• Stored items
_ _ _
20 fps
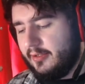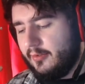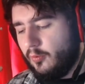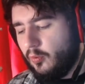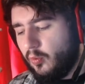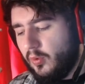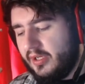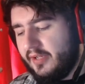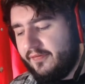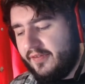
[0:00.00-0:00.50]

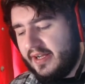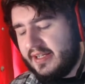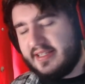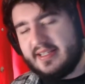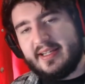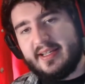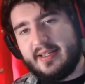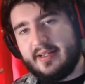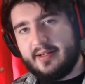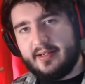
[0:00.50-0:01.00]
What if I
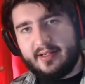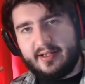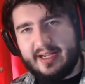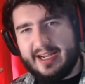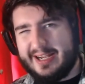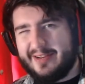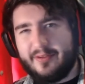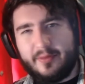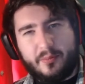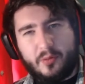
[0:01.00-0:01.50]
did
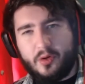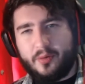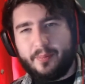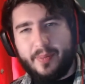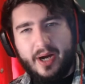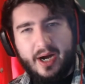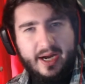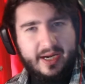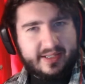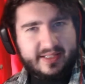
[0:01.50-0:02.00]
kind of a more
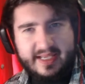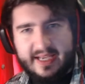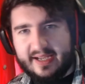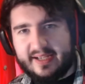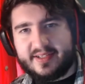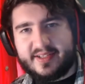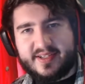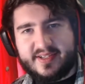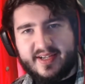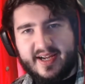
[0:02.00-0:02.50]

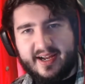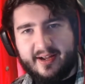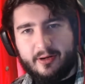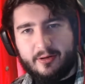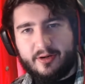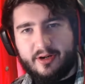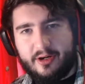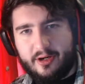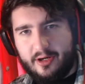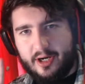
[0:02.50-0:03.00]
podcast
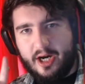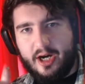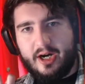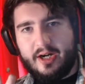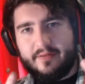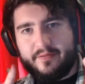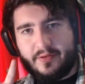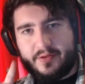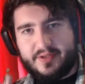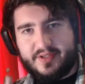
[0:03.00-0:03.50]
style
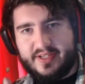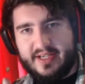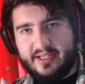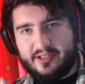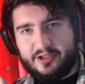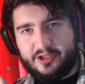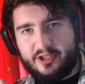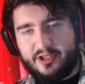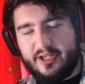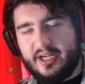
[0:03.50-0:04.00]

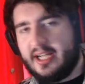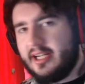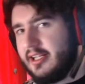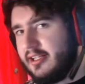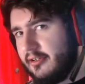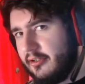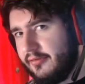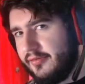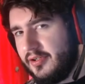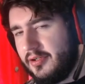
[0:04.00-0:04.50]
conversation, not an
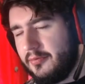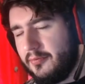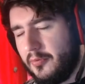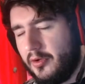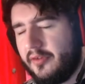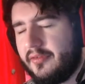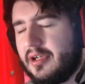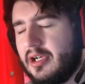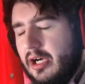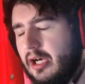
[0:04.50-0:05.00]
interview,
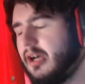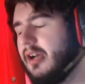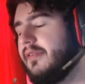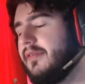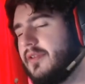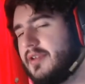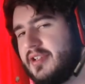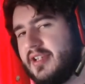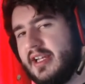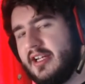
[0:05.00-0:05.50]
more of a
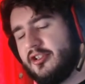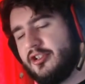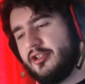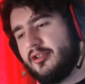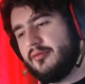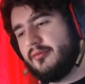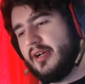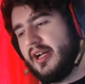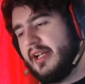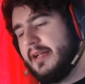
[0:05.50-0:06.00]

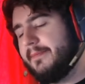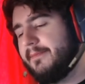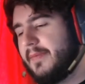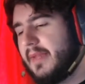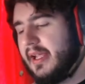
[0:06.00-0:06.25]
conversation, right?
_ _ _
The images are to be left out while the entries are written out exactly.

• Answer to this task
20 fps
[0:00.00-0:00.50]

[0:00.50-0:01.00]
What if I
[0:01.00-0:01.50]
did
[0:01.50-0:02.00]
kind of a more
[0:02.00-0:02.50]

[0:02.50-0:03.00]
podcast
[0:03.00-0:03.50]
style
[0:03.50-0:04.00]

[0:04.00-0:04.50]
conversation, not an
[0:04.50-0:05.00]
interview,
[0:05.00-0:05.50]
more of a
[0:05.50-0:06.00]

[0:06.00-0:06.25]
conversation, right?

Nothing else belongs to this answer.